EXERCISE DESCRIPTION
Reproduce the listing in full, exactly as written, but without images.
┄┄┄┄┄┄
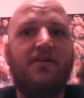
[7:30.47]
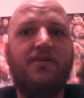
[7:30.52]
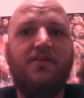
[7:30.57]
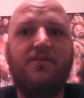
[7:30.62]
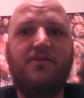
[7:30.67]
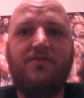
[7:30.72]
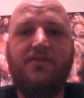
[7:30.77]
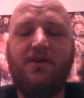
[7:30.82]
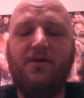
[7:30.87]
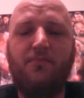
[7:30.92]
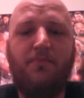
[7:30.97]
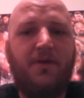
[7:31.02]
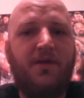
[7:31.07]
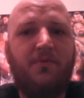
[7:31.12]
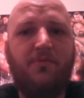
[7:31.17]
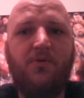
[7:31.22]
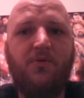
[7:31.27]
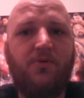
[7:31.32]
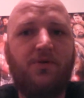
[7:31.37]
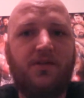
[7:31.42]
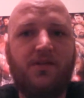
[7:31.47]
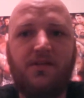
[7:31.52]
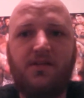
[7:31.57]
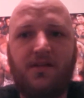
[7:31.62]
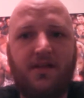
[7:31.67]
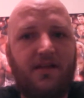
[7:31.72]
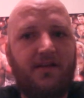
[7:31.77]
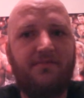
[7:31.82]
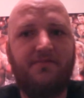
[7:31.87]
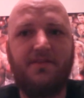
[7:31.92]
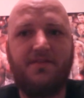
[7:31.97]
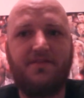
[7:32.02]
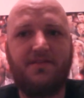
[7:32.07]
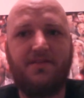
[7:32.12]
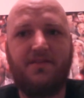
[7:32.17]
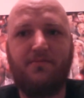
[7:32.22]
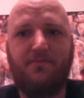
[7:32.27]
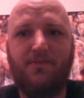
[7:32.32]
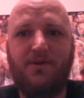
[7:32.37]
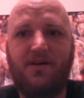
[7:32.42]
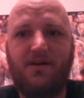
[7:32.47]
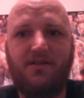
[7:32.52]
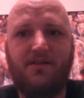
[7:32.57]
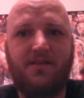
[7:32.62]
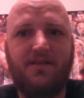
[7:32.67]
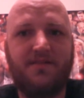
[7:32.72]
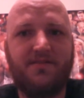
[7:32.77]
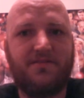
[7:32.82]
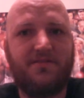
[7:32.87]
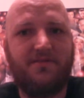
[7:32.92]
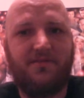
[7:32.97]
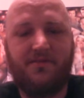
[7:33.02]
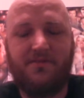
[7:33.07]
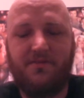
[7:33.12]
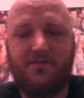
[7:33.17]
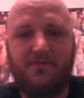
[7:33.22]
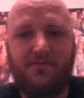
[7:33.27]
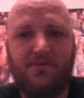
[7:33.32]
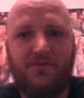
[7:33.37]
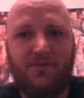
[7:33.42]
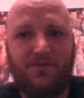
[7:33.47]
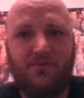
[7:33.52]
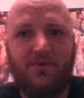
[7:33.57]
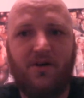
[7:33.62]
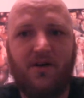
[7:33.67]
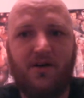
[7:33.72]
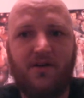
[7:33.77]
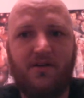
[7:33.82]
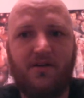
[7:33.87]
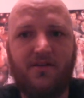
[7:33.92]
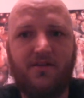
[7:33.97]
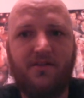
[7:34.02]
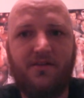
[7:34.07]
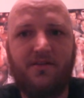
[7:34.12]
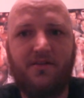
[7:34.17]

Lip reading: You know, people would have loved to see Brock Lesnar and The Rock.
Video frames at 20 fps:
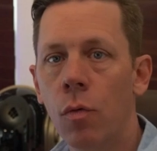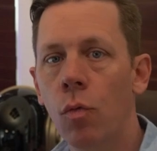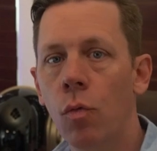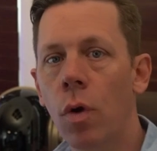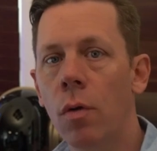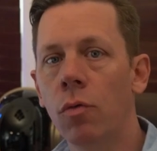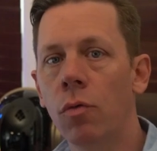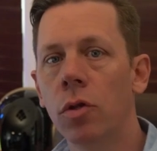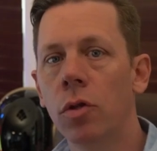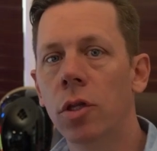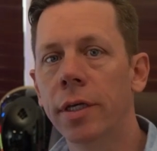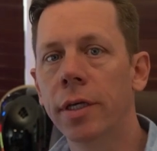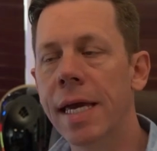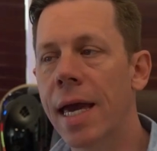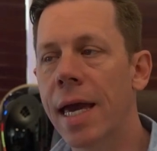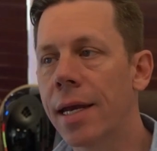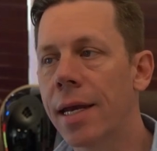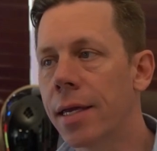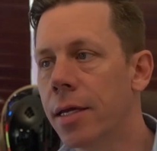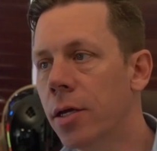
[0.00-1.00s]
what we're looking
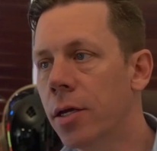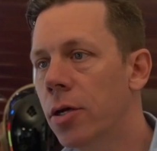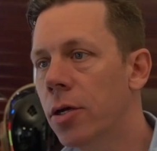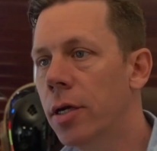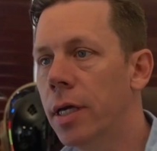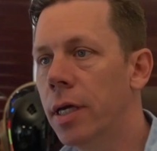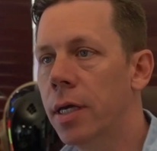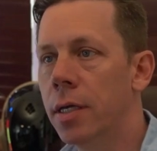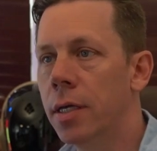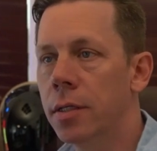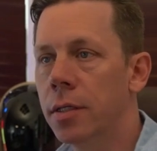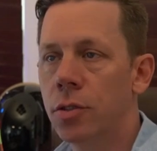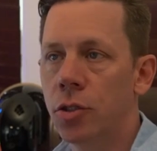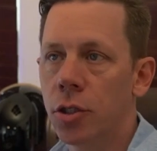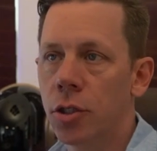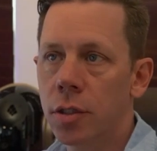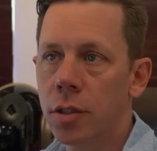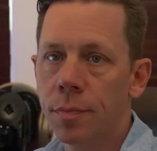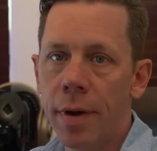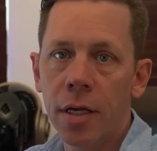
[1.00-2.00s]
at here is
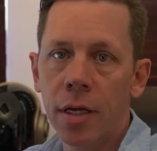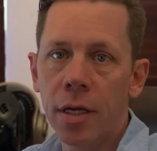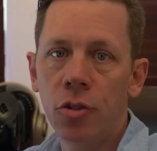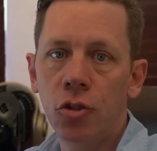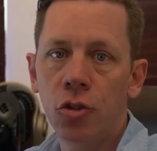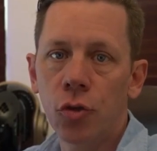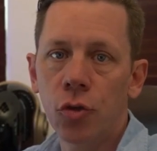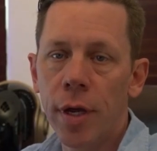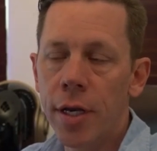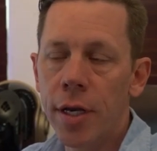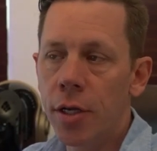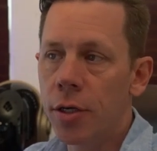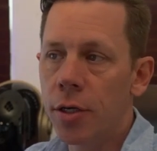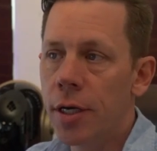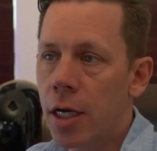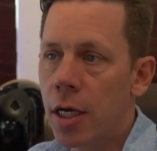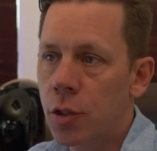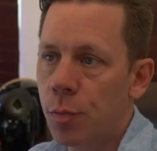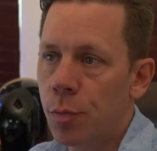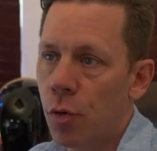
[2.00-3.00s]
just my Tradier
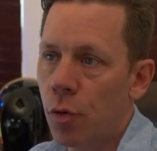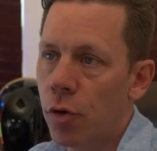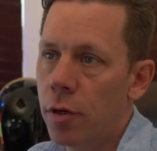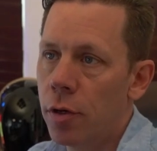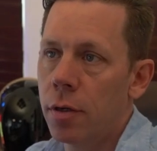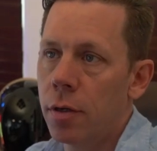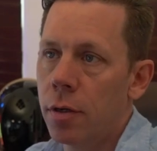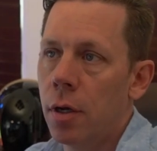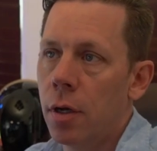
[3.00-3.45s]
dashboard,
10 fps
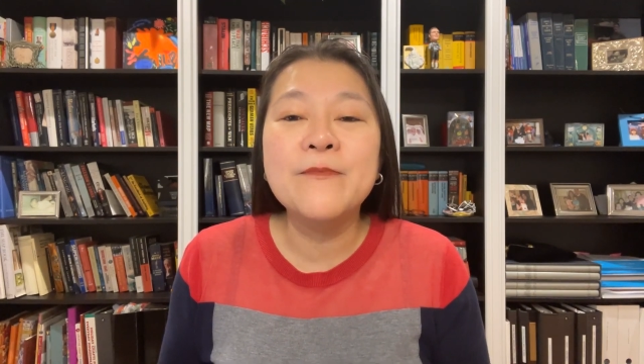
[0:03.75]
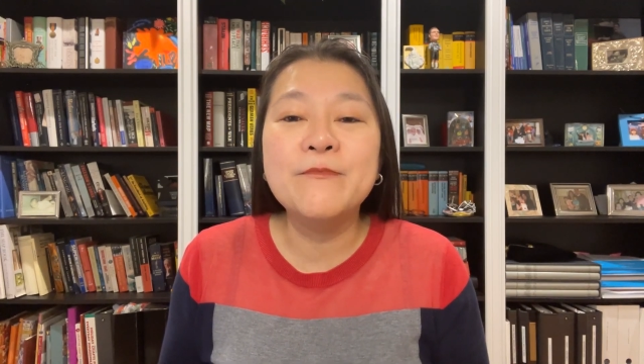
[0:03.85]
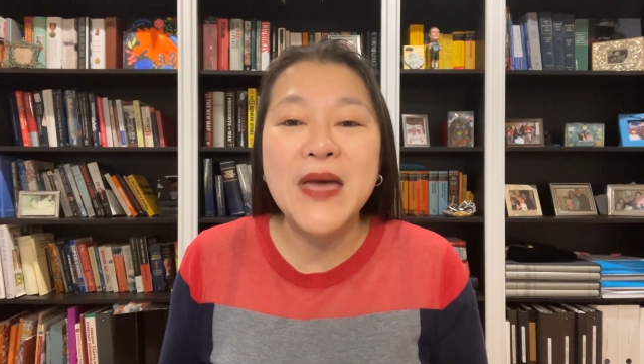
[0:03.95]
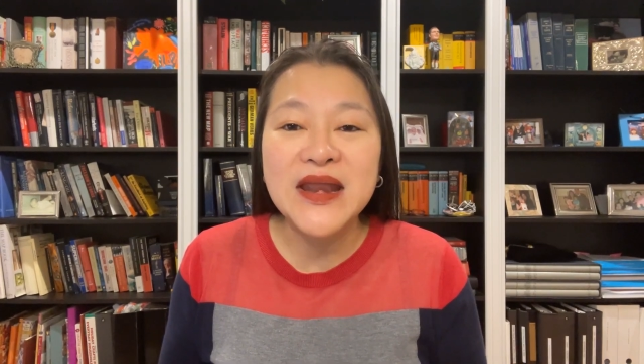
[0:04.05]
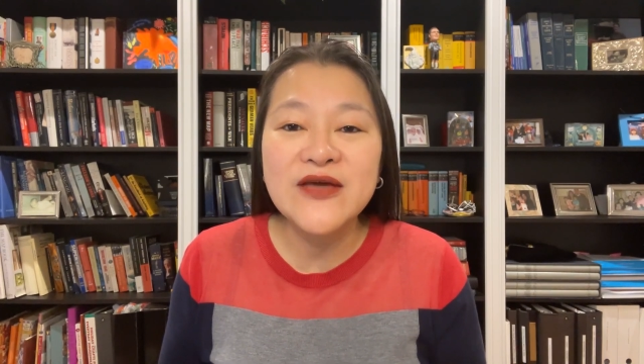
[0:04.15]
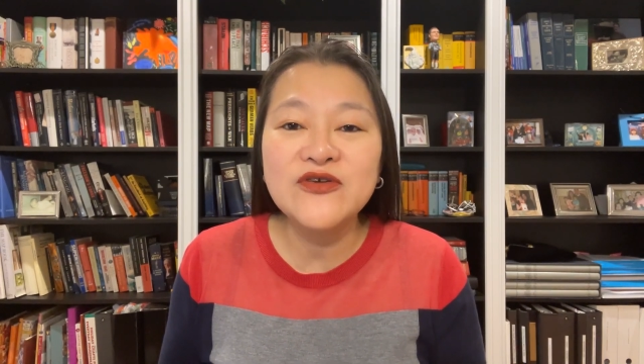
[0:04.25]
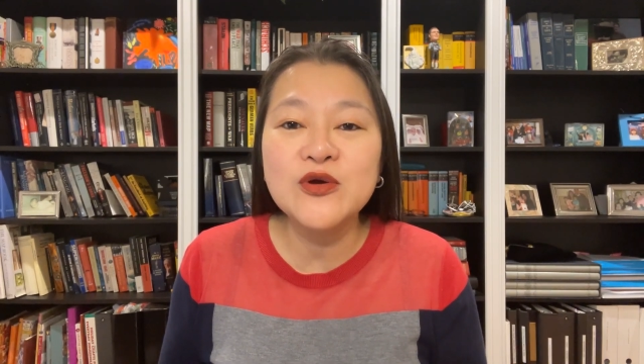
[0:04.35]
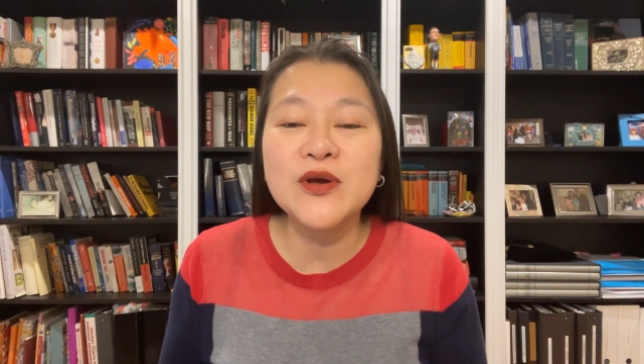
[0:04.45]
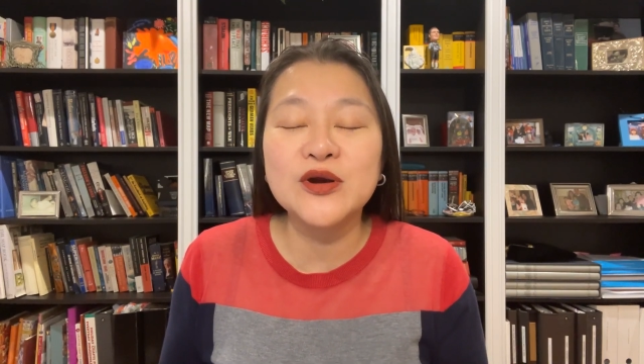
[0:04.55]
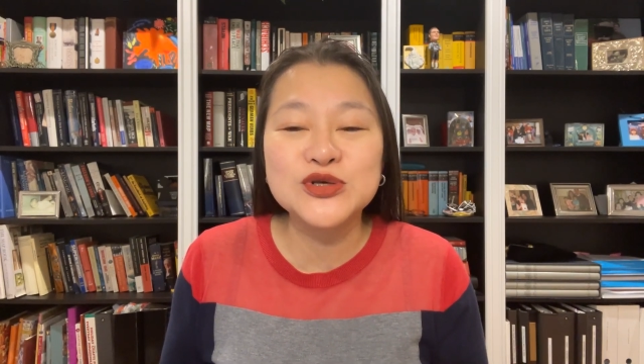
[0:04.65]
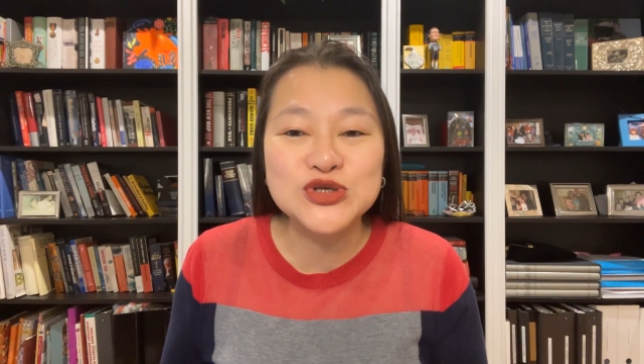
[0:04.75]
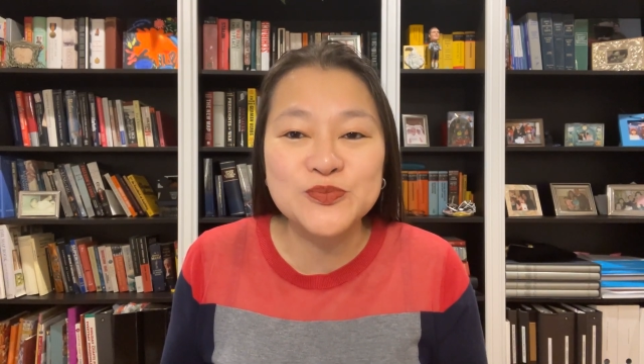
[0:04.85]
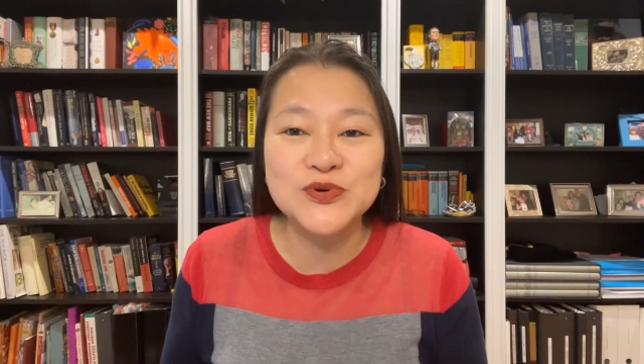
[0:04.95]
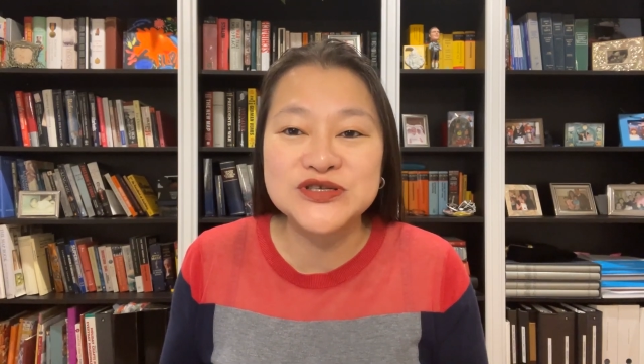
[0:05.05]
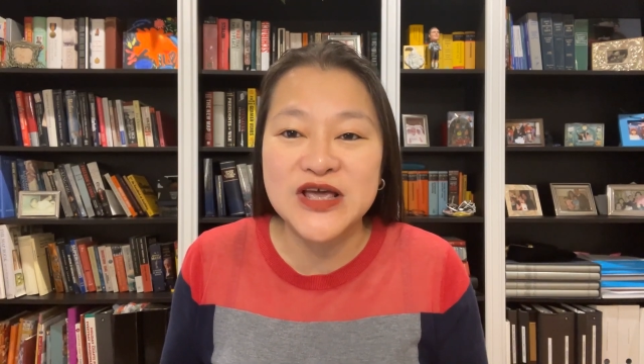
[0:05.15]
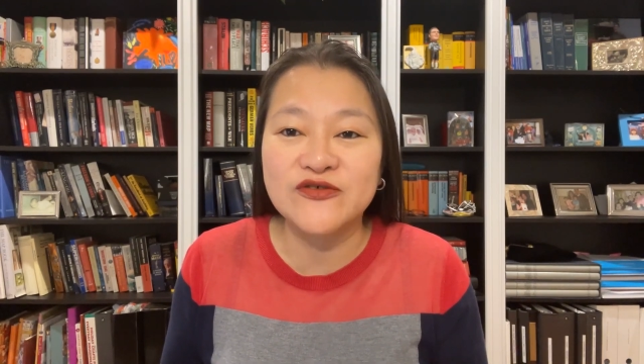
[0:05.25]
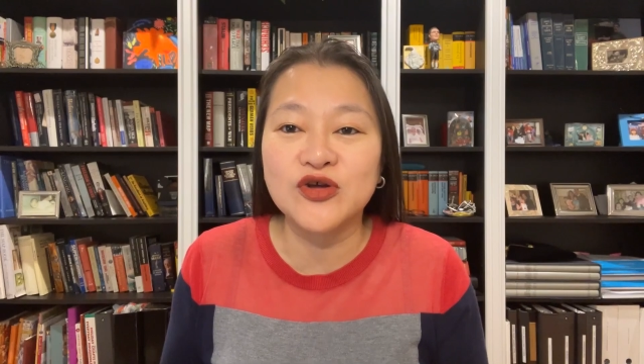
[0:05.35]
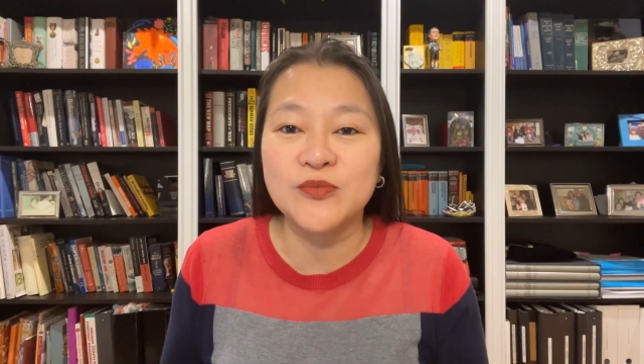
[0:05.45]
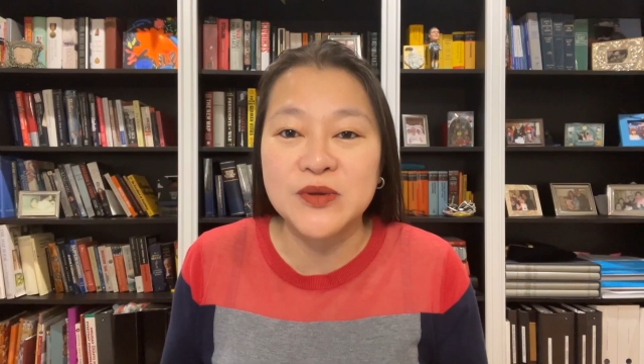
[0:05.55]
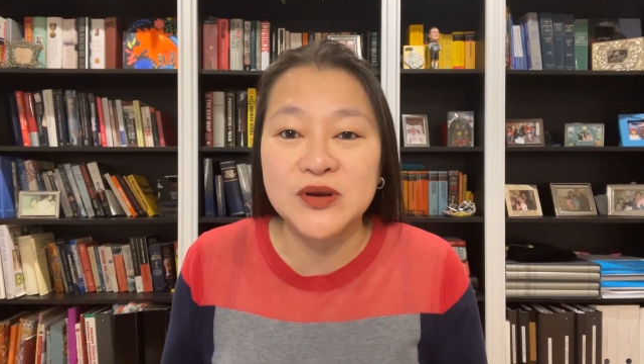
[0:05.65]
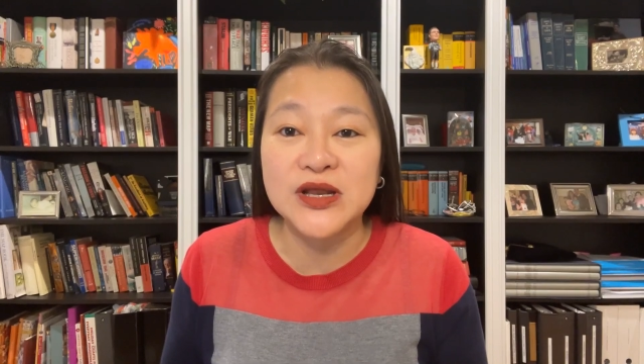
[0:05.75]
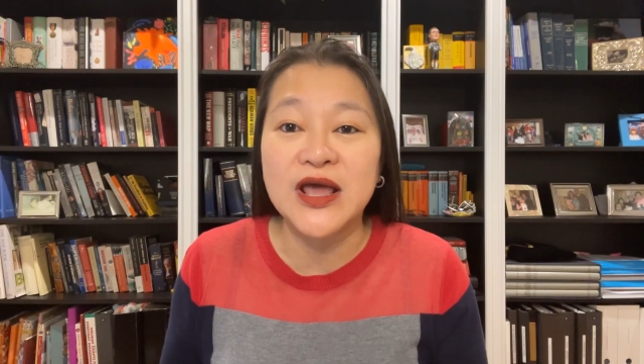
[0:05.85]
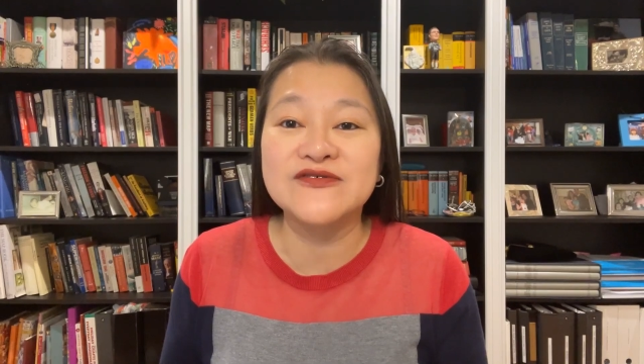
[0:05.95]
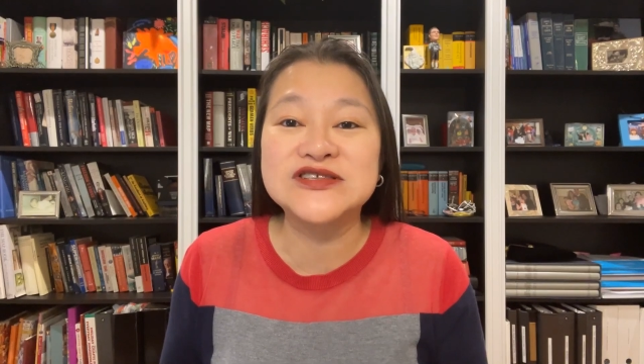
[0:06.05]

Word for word: Many of you in our Super Saver community have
┄┄┄┄┄┄
WRITTEN ANSWER
[7:30.47]
[7:30.52]
[7:30.57]
[7:30.62]
[7:30.67]
[7:30.72]
[7:30.77]
[7:30.82]
[7:30.87]
[7:30.92]
[7:30.97]
[7:31.02]
[7:31.07]
[7:31.12]
[7:31.17]
[7:31.22]
[7:31.27]
[7:31.32]
[7:31.37]
[7:31.42]
[7:31.47]
[7:31.52]
[7:31.57]
[7:31.62]
[7:31.67]
[7:31.72]
[7:31.77]
[7:31.82]
[7:31.87]
[7:31.92]
[7:31.97]
[7:32.02]
[7:32.07]
[7:32.12]
[7:32.17]
[7:32.22]
[7:32.27]
[7:32.32]
[7:32.37]
[7:32.42]
[7:32.47]
[7:32.52]
[7:32.57]
[7:32.62]
[7:32.67]
[7:32.72]
[7:32.77]
[7:32.82]
[7:32.87]
[7:32.92]
[7:32.97]
[7:33.02]
[7:33.07]
[7:33.12]
[7:33.17]
[7:33.22]
[7:33.27]
[7:33.32]
[7:33.37]
[7:33.42]
[7:33.47]
[7:33.52]
[7:33.57]
[7:33.62]
[7:33.67]
[7:33.72]
[7:33.77]
[7:33.82]
[7:33.87]
[7:33.92]
[7:33.97]
[7:34.02]
[7:34.07]
[7:34.12]
[7:34.17]

Lip reading: You know, people would have loved to see Brock Lesnar and The Rock.
Video frames at 20 fps:
[0.00-1.00s]
what we're looking
[1.00-2.00s]
at here is
[2.00-3.00s]
just my Tradier
[3.00-3.45s]
dashboard,
10 fps
[0:03.75]
[0:03.85]
[0:03.95]
[0:04.05]
[0:04.15]
[0:04.25]
[0:04.35]
[0:04.45]
[0:04.55]
[0:04.65]
[0:04.75]
[0:04.85]
[0:04.95]
[0:05.05]
[0:05.15]
[0:05.25]
[0:05.35]
[0:05.45]
[0:05.55]
[0:05.65]
[0:05.75]
[0:05.85]
[0:05.95]
[0:06.05]

Word for word: Many of you in our Super Saver community have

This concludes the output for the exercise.